The following code was cut from 3.3. It uses the DTM `lex_comp_dtm` created in 3.3 - the code below, therefore, does not work.

# Important Words: TF-IDF
What the above analysis does not take into aacount is the significance of the matching words. Words such as igi\[eye\]n or šag\[heart\]n are used in many kinds of expressions and will be found in all literary compositions, except for the most fragmentary ones. Those words are matched by the list Ugumu (list of body parts) but such matches are much less meaningful than a rarer word or expression like nir\[stone\]n babbardil\[~stone\]n (a type of agate with a single white stripe) which is fairly common in the lexical tradition, but only appears in one place in the literary corpus (UET 6/3 561) and with some frequency in administrative documents.

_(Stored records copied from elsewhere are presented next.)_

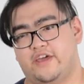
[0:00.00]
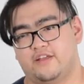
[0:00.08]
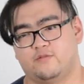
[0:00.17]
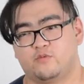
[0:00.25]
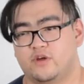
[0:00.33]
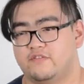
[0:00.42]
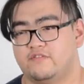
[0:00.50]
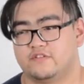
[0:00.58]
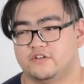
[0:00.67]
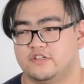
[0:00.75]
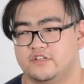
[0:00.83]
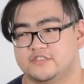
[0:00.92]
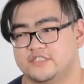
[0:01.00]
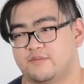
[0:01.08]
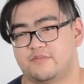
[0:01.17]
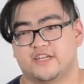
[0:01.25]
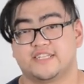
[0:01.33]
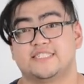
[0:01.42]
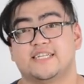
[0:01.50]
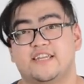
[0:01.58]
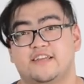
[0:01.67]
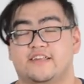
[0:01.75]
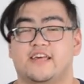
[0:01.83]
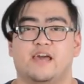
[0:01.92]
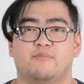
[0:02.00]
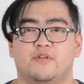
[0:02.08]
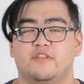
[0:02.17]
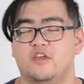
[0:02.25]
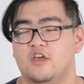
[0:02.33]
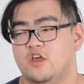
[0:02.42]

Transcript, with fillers: and wait for, you know, something exciting to happen.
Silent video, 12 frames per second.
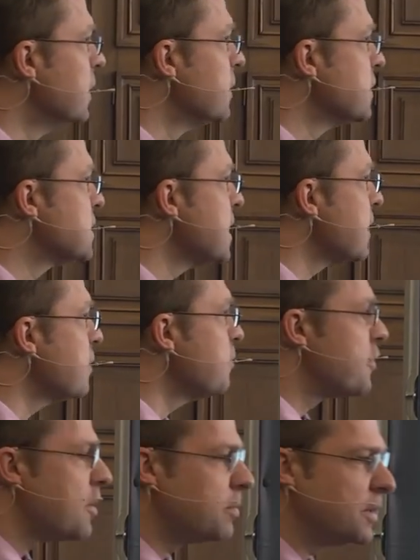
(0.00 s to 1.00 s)
The second
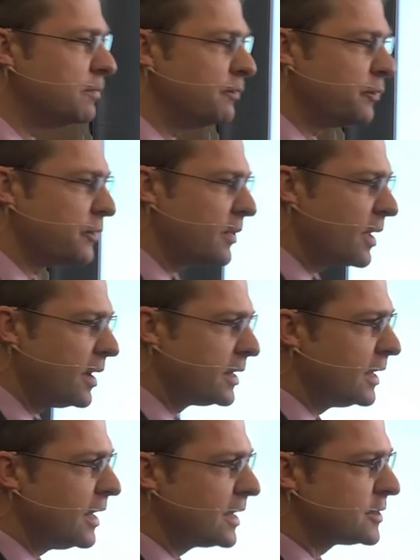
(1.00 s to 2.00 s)
problem,
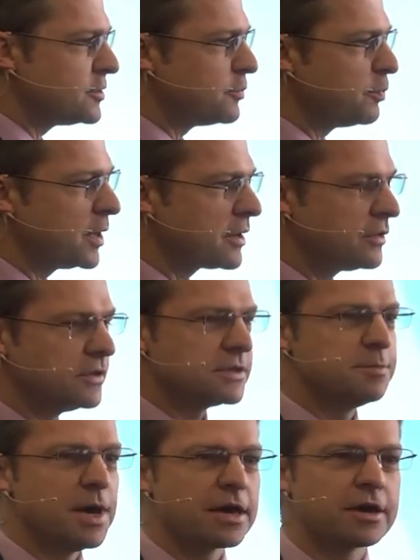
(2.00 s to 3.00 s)
and I like to pick on the
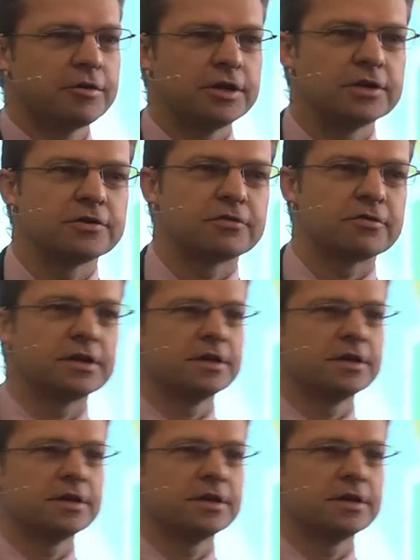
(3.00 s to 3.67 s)
tobacco industry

In order to distinguish between more and less significant matches we will compute the tf-idf value for each word or expression in each literary document. Tf-idf is short for term frequency - inverse document frequency and is a widely used measure (or rather a class of measures) for weighing the importance of a word in a document. Term frequency refers to the frequency of a term in a document; a term that is more frequently used is probably important in that document. Document frequency refers to the number of documents in the corpus in which the term is found. A term that is found in the great majority of documents has little distinguishing value. A high document frequency, therefore, results in a lower relevance of the term. Thus the tf-idf value of words like igi\[eye\]n or šag\[heart\]n in any document, even though they may appear very frequently, is expected to be low because they appear in almost every document. On the other hand, the tf-idf value of nir\[stone\]n babbardil\[~stone\]n in UET 6/3 561 is going to be fairly low, too, because the word appears only once in that text. A high value is associated with high frequency in a few documents.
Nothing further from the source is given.